Friday, September 19, 2008

Houston Needs Price Gouging

In the wee hours of Saturday, September 13th, Hurricane Ike came ashore in Galveston County, Texas, where I live. With my family safely housed with relatives on the far northwest side of Houston, I traveled Saturday afternoon to view the damage to my home situated several miles from the coast. I faced little traffic on the highways, few downed power lines, and had little problem getting to where I was going. Now, six days later delivery trucks don’t seem to be able to make it here. Houston’s mayor is still pleading companies to make deliveries of gas, food, and ice, as we sit in long lines for necessities and common comforts. How do we fix this problem? Legalize price gouging.

What was noticeable for a number of days after the storm was gasoline hoarding. Queues for gasoline extended multiple blocks and required several hours of patience. The overwhelming majority of customers not only completely filled the tanks within their vehicles, but they also filled one or more gasoline canisters. No one wanted to wait through another line, so the incentive from price controls was to purchase as much as possible to avoid the need to come back. Because of this incentive, the few gas stations that were open inevitably ran out of fuel, feeding a vicious cycle of panic and hoarding.

If gasoline prices had been allowed to float up to, say, $8, some people, including tightwads like me, would have chosen not to buy as much gasoline in hopes that the price would come down over the next few days. If the average customer was buying only 10 gallons of gasoline instead of 25, the stations would have been able to service more people because the incentives would be to self-ration and not as much to hoard.

The unseen benefits that $8 gasoline would have brought are alternative purchasing options. With enormous profit margins to be made, tanker trucks from the four corners of America would have set off to sell gasoline on the roadside, in parking lots, or door to door, quickly ending the shortage. Instead of getting on the phone and begging for supplies, the mayor could have concentrated on traditional city functions like restoring water, clearing roads and removing debris.

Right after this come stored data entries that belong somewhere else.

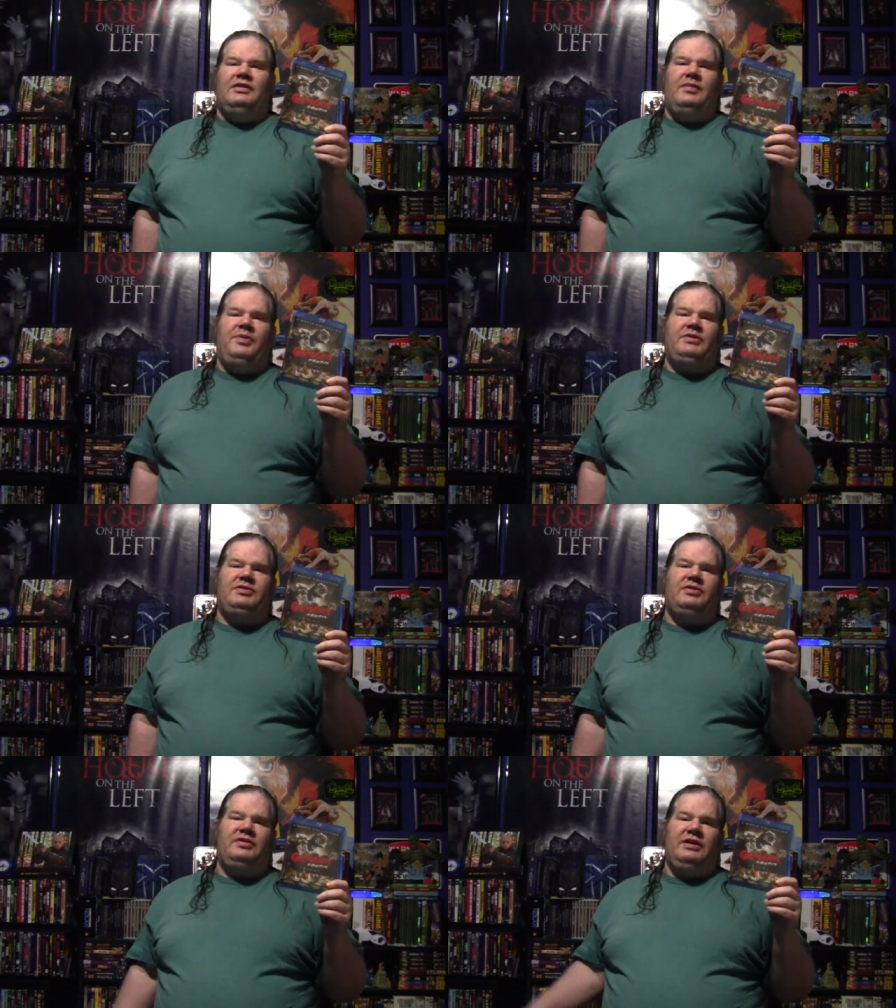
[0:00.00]
The
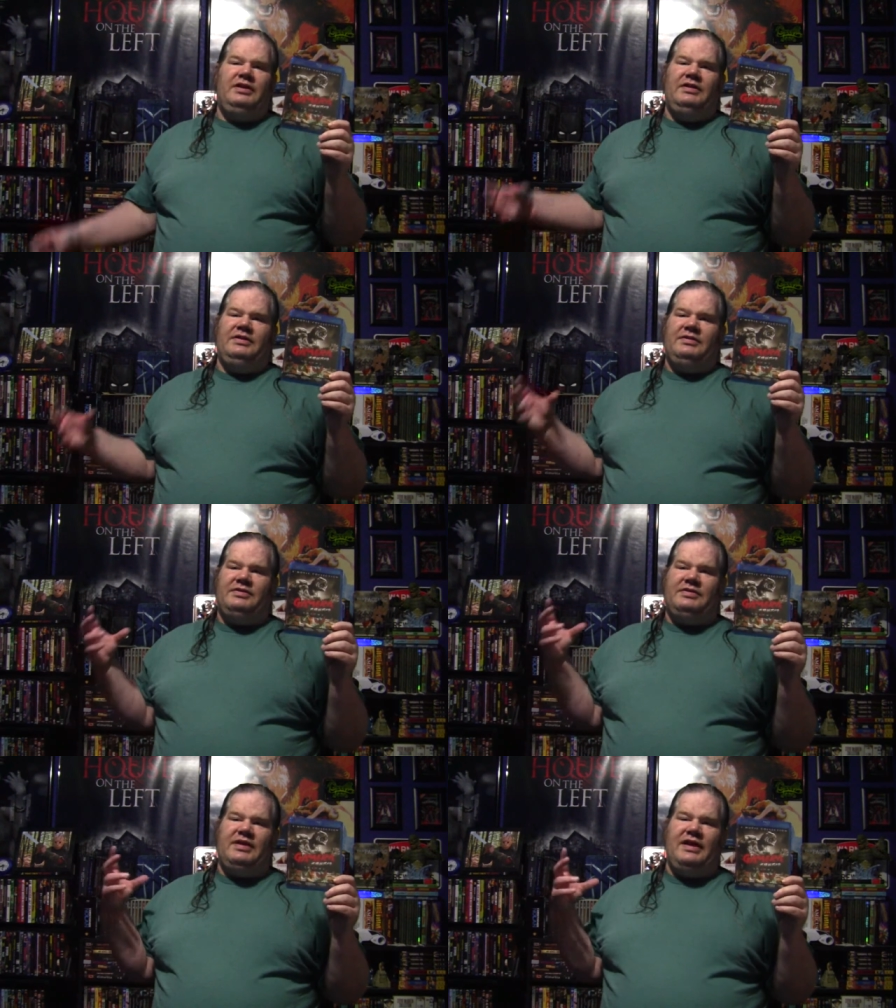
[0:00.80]
picture
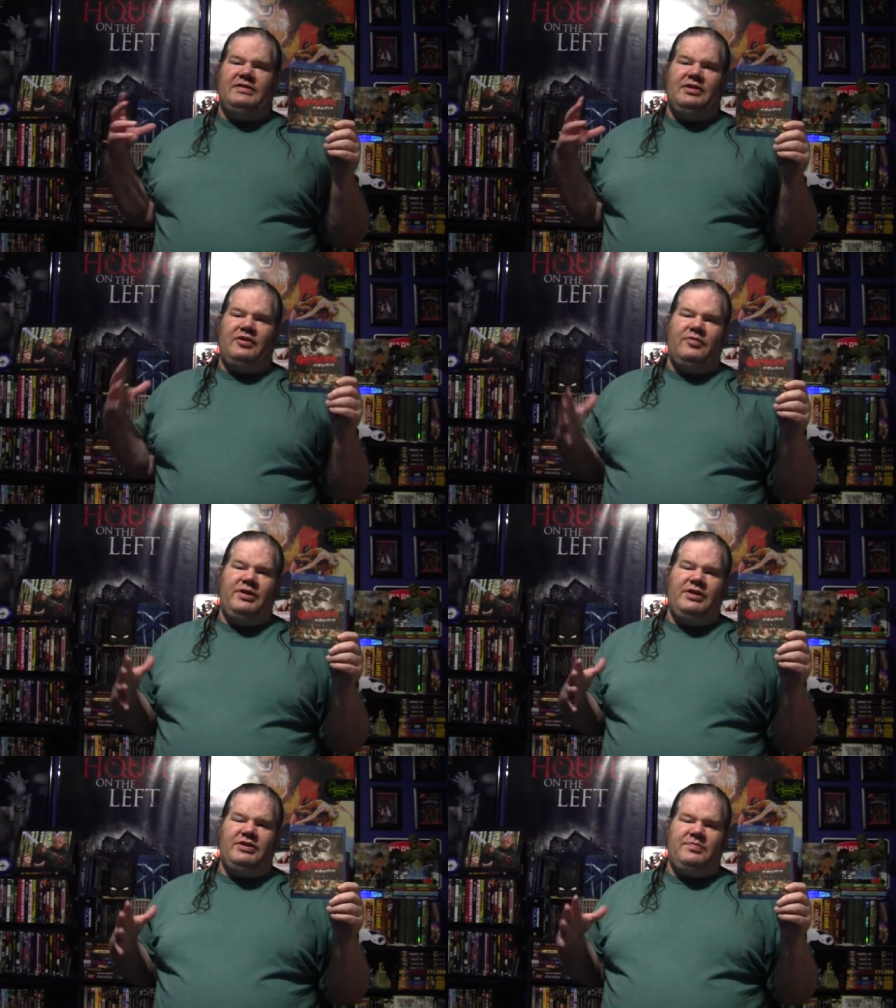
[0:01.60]
is nice and
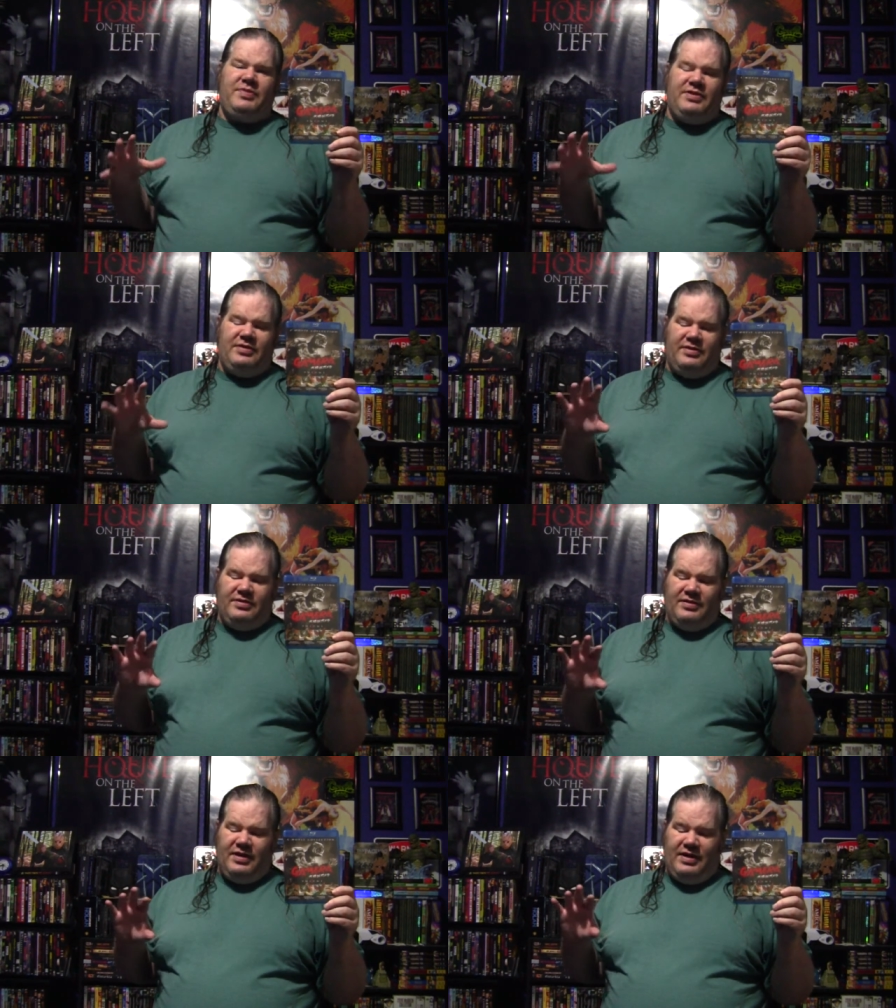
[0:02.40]
crisp.
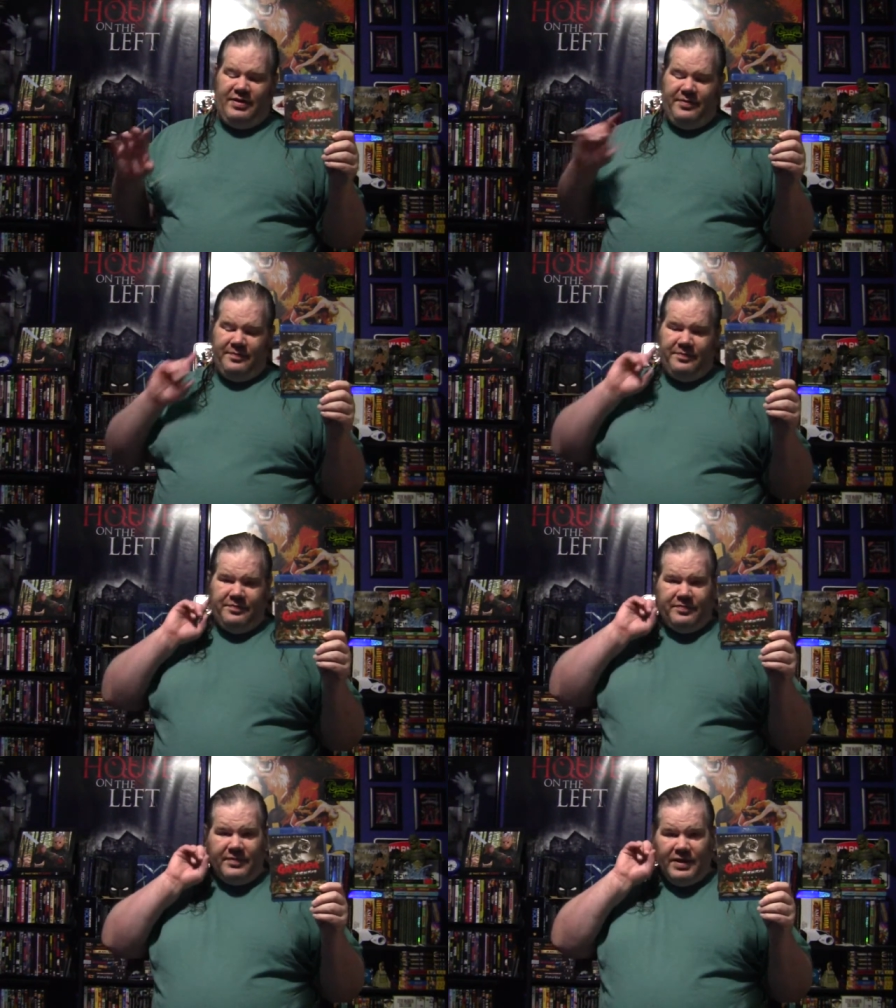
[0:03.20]
There
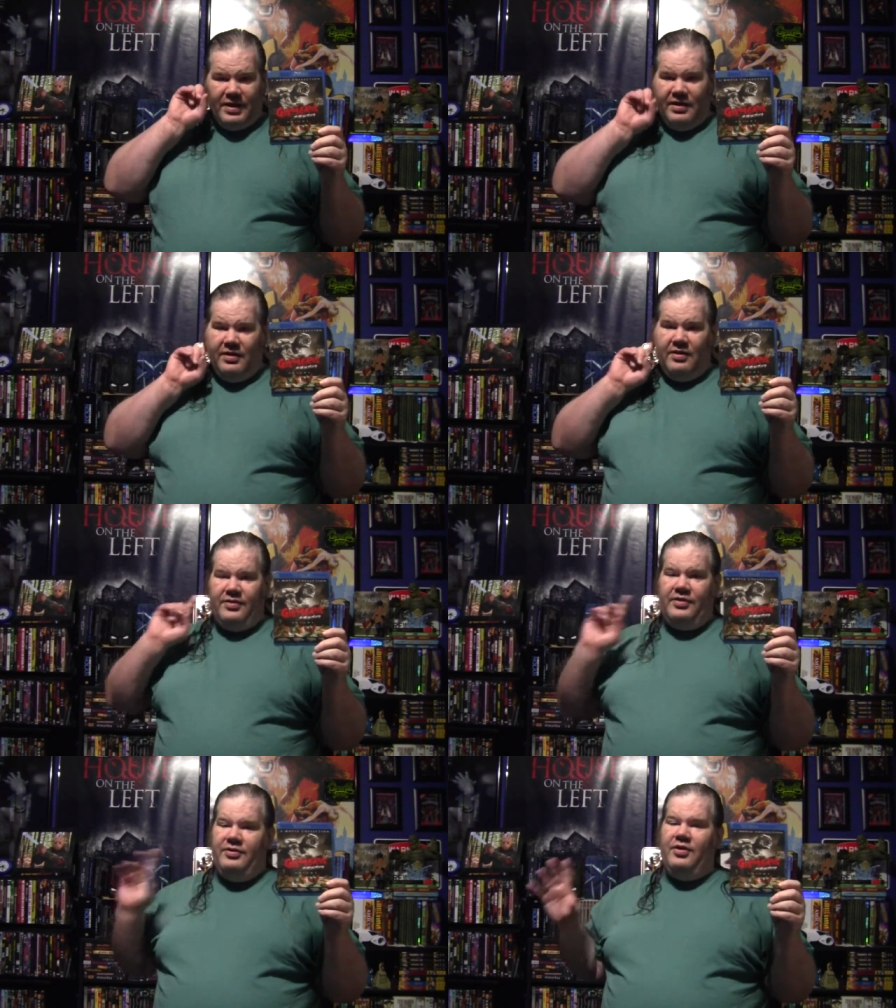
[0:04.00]

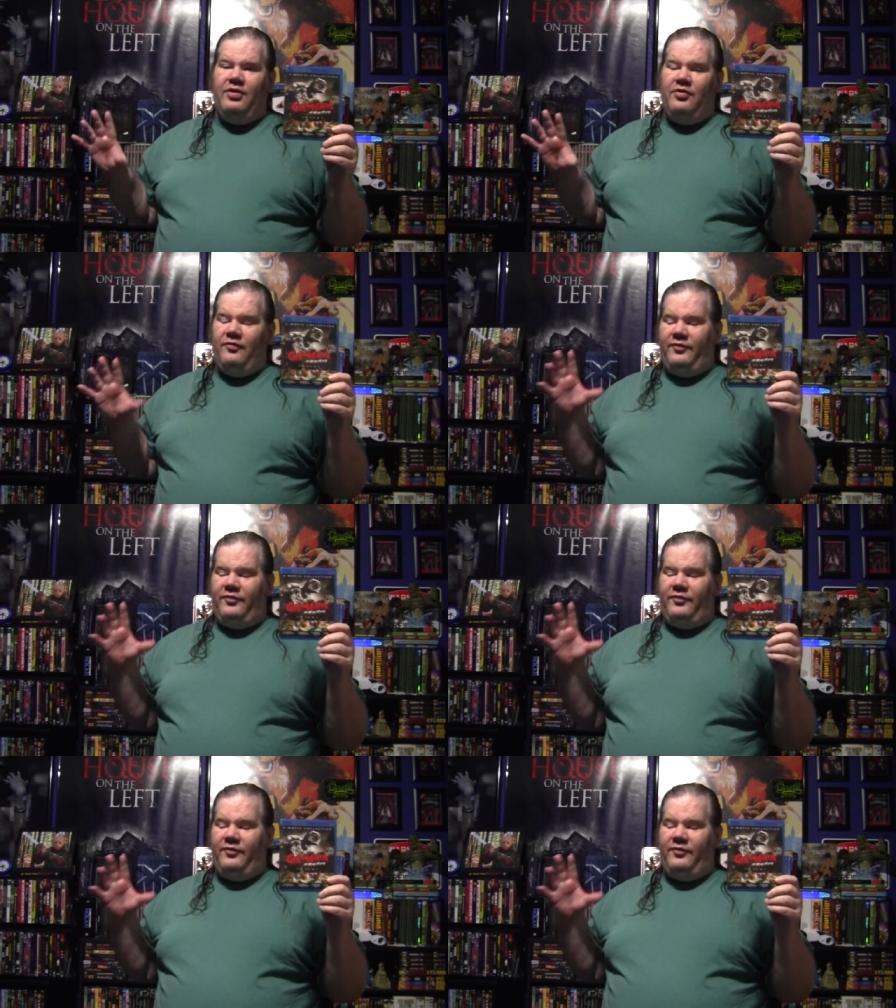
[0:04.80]
are no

Now, the greatest shortage is electricity. While few incentives could encourage the power companies to work faster, nor for safety reasons should they, there are alternatives that price gouging could provide. The tens of thousands of people who own generators, but have now had their electricity restored, have likely tucked them back into the corner of the garage. If the price was allowed to double or triple, they would be placed in a much more helpful position of being able to pocket some cash now and buy another generator when the prices return to normal in the coming months. As it is, few individuals have an economic incentive to part with their generators and give them over to the hundreds of thousands facing weeks without electricity. Because price gouging is illegal, thousands of people are burning up precious gasoline hoping to hit the Home Depot lottery by being there when the next shipment of five generators arrives tomorrow.

The emotional pull for an egalitarian distribution of food seems to be even stronger than that for gasoline, but the same problems persisted in local supermarkets after the storm. As I picked up a few items at a recently opened store near my home, I witnessed food hoarding going on as well. A woman added nearly a dozen packages of hot dogs to her cart already half-full with bags of frozen chicken breasts, and other packaged meats. She then turned to advise the other two women she was with to grab some. Each added half a dozen packages to their carts. I don’t know their situation back home, but since the shelves were mostly bare already, it probably meant that other people arriving later would have to go without. If the store had hiked the prices of certain items even a few dollars, food types in short supply could have been enjoyed by more people not just the lucky few who discovered that the store had recently restocked.

It is hard to label a system that bans price gouging egalitarian when the winners are those who get lucky or simply have a high tolerance for waiting in line. We need to legalize price gouging. As I wait for my roof to be fixed and tree limbs to be hauled off, I am eating no hot dogs. Can someone tell FEMA to send more hot dogs?


Ad Hoc Committee for Property Rights said...

Your comments are dead on. Prices are the method by which resources are allocated to those who value them most highly. Allowing prices to rise (even to "crazy" heights) reduces the demand and eliminates/ reduces hoarding. It's "funny" that I've heard all kinds of stories warning about gouging, but none regarding hoarding.

edgeofblade said...

I totally agree. People need to let the free market do what it does best: self-regulate. Calling it negatively-connotated "gouging" is just a response from the american consumer who expects to get a deal or a sale on everything, no matter the case. It has lead to a country full of "spendy-tightwads", willing to spend $.99 on a grade-D beef cheeseburger or throw a hissy-fit when a company appears to make a profit.

Obsession over price is dragging down quality (no one in their right mind would demand a $.99 anything if it's going in their body), and where that quality is standardized (gas), demand-rational price fluctuations suddenly become price gouging.

Higer demand? Higher prices, dammit.